With the new moniker, Taramis played regularly throughout Melbourne, including the 1986 Metal for Melbourne festival in June that year. Later in the year, the band recorded their debut album, Queen of Thieves, which was released on the Metal for Melbourne record label in August 1987. Before the album's release, Komorr was replaced by bassist Evan Harris. The group toured interstate and Queen of Thieves was re-released internationally by Metal Blade, one of the first Australian metal releases to receive international distribution. The album was warmly received in Europe.

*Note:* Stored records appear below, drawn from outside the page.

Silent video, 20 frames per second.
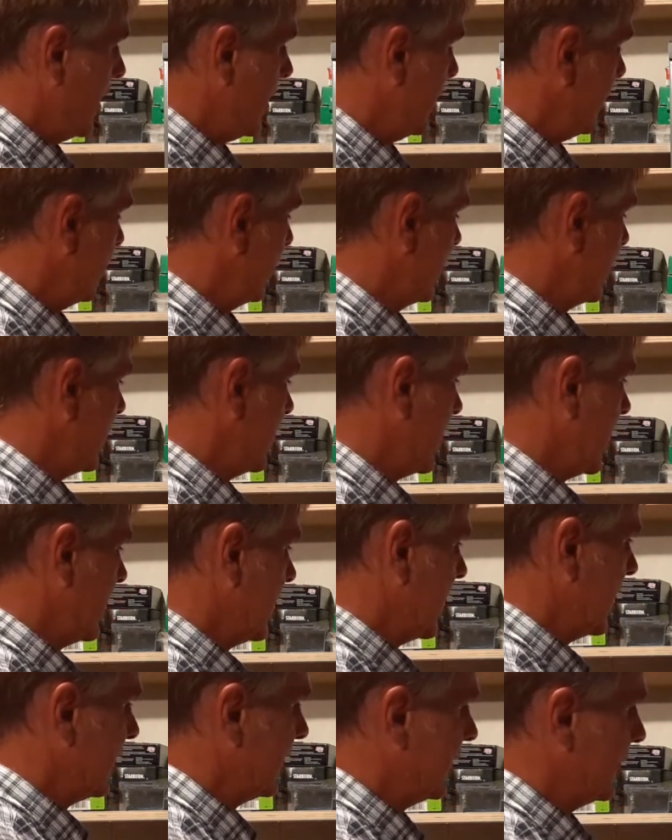other thing I
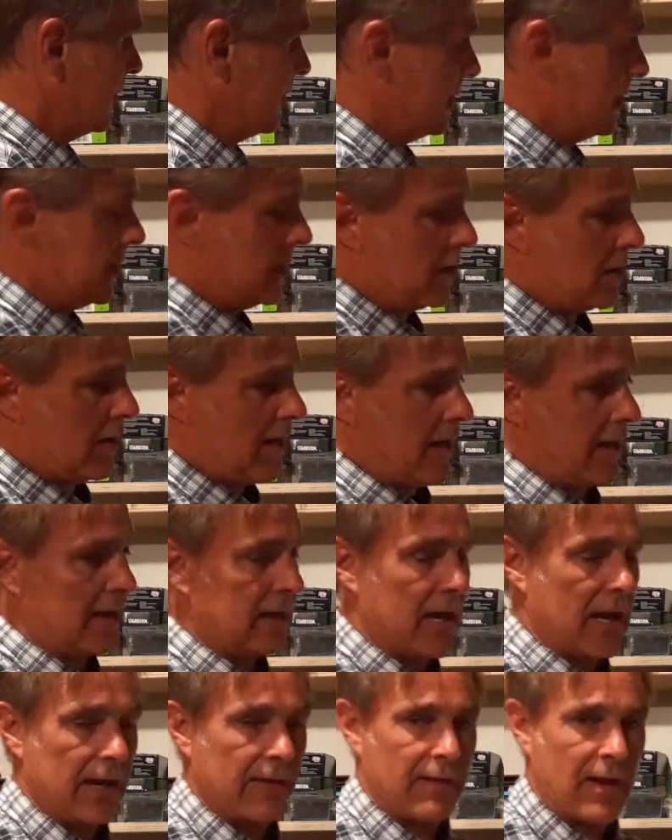guess is, I
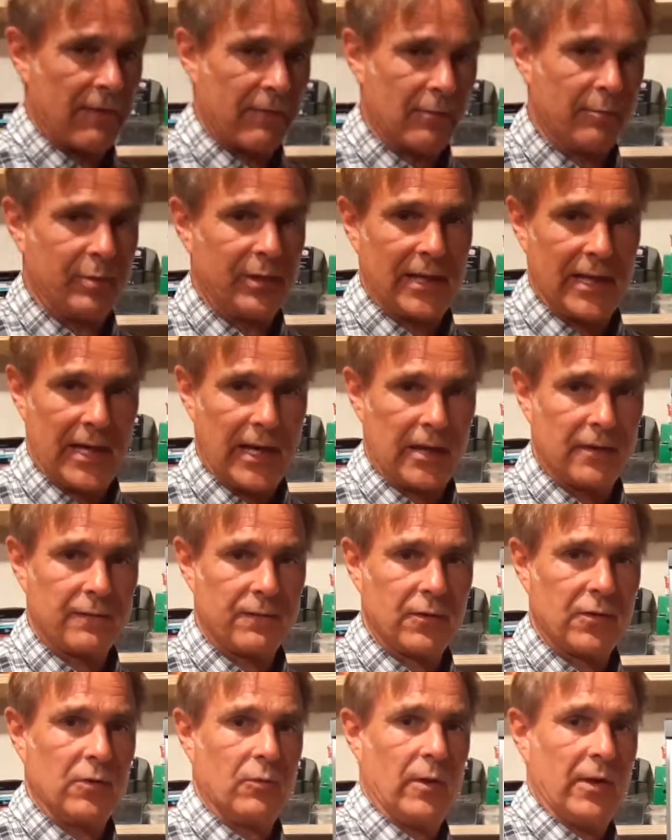kind of have a plan
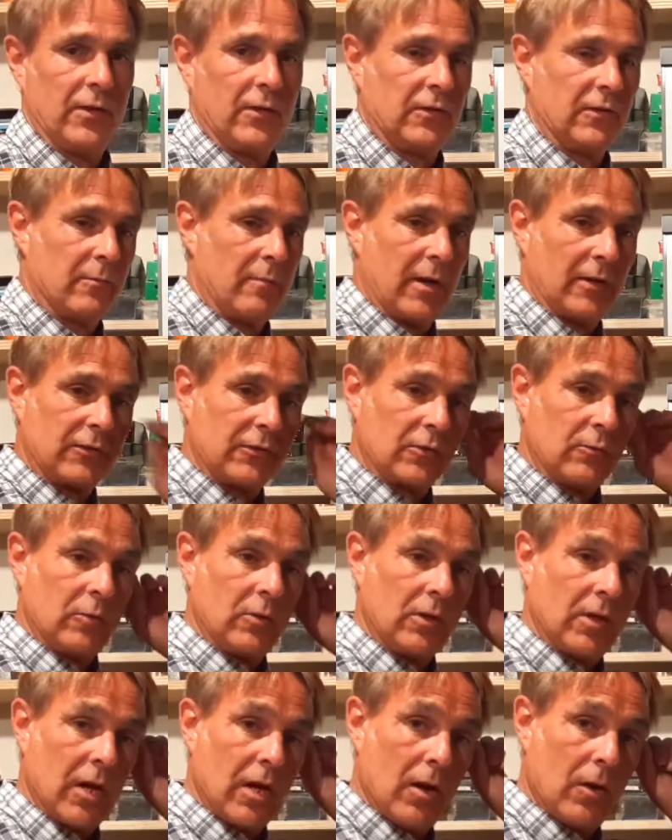for the way the semester will
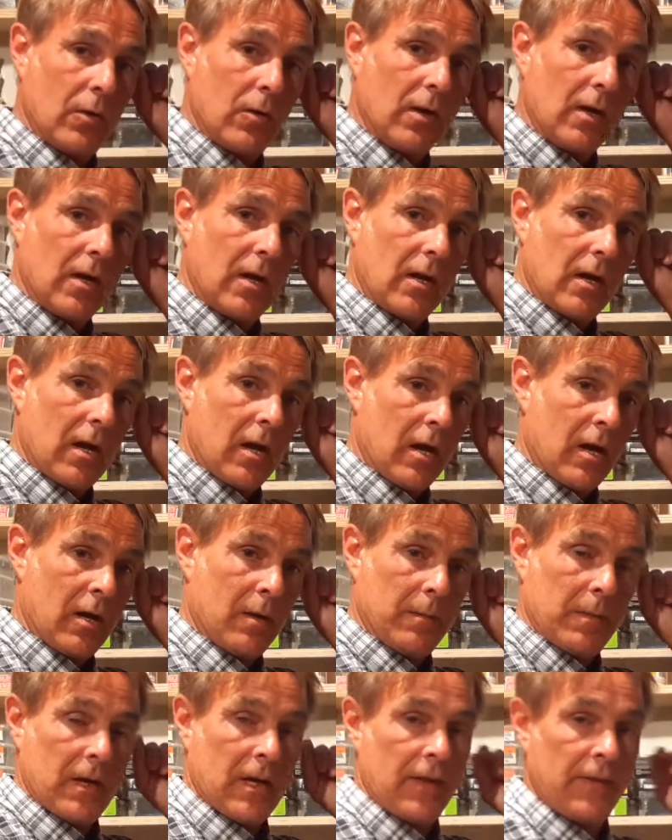go,
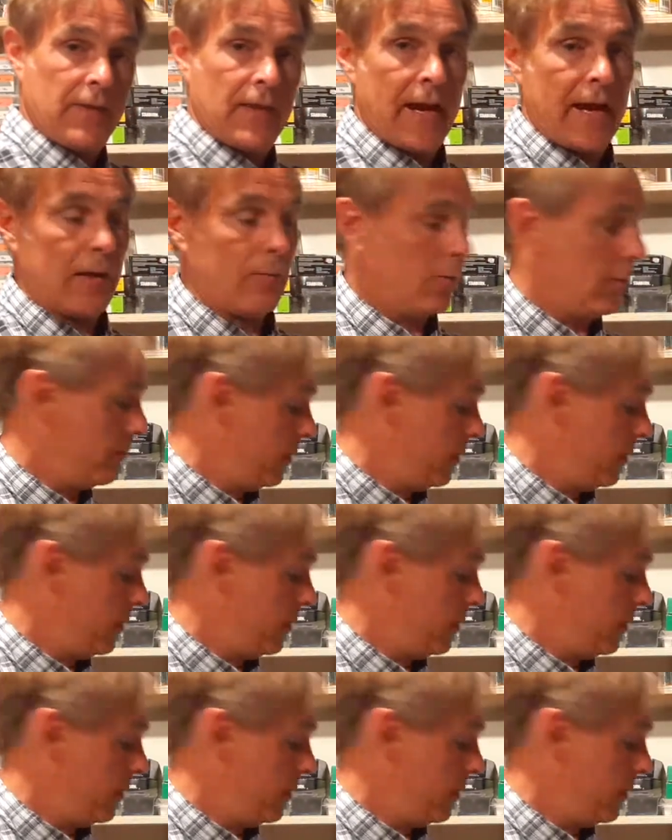and that will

The band was to support Metallica on their upcoming 1986 tour of Australia, which was cancelled due to the death of Cliff Burton.

Early in 1990, Robertson left Taramis and was replaced by guitarist George Larin (ex-New Religion, Nothing Sacred) on lead guitar. In April 1991 the band released their second album, Stretch of the Imagination through Rising Sun Productions. In 1992, Taramis supported Sepultura and Ian Gillan on the Melbourne dates of their Australian tours and began writing tracks for a third album. Taramis disbanded in 1993 and the album was abandoned.

===Post-breakup and reunions===

Shane Southby moved to Sydney and eventually became a member of the Merv Brewer Steel Guitar Band before relocating to New Zealand. George Larin developed his own self-titled project and would rejoin Nothing Sacred in the 2010s. In 2000, Dave Browne joined Clauz, a three-piece metal group who released one album Strict Regime, in 2002. Evan Harris would play bass for numerous Australian metal groups including Black Majesty, Vulvagun, Eyefear and Australian progressive rock musician Steve Turner.

On 6 January 2009 Dave Browne died at the age of 44 years;. Taramis reunited in June 2009 to play a benefit concert in Dave Browne's honour, with Evan Harris, Craig Robertson, George Larin and Chris Phillips (ex-Mass Confusion) on drums. Both of Taramis' albums were re-released that same year through My Graveyard Productions. Taramis reunited again in 2017 for the Metal for Melbourne reunion show with Errol Willenburg (ex-Light Force) on drums.

In 2019, Taramis hinted at possible European shows for 2020 and 2021 from their Facebook page, but these did not eventuate due to the COVID-19 pandemic. Both Taramis albums were re-issued again in 2022 through German label Golden Core Records.

==Discography==
- Blood & Honour (as Prowler) (1985)
- Queen of Thieves (1987)
- Stretch of the Imagination (1991)

==Members==

- Shane Southby - vocals (1983–1993, 2009, 2017)
- Dave Browne - drums (1985–1993 d.2009)
- Craig Robertson - guitars (1983–1990, 2009, 2017)
- George Larin - guitars (1988–1993, 2009, 2017)
- Evan Harris - bass (1988–1993, 2009, 2017)
- Mick "Lights" Cawthan - guitars (1983–1984)
- Danny Komorr - bass (1983–1987)
- Joe Cordina - drums (1983–1985)
- Andrew Rigo - guitar (1985)
- Chris Phillips - drums (2009)
- Errol Willenburg - drums (2017)

==Sources==

- McFarlane, Ian (1999). "Whammo Homepage" Note: Archived [on-line] copy has limited functionality.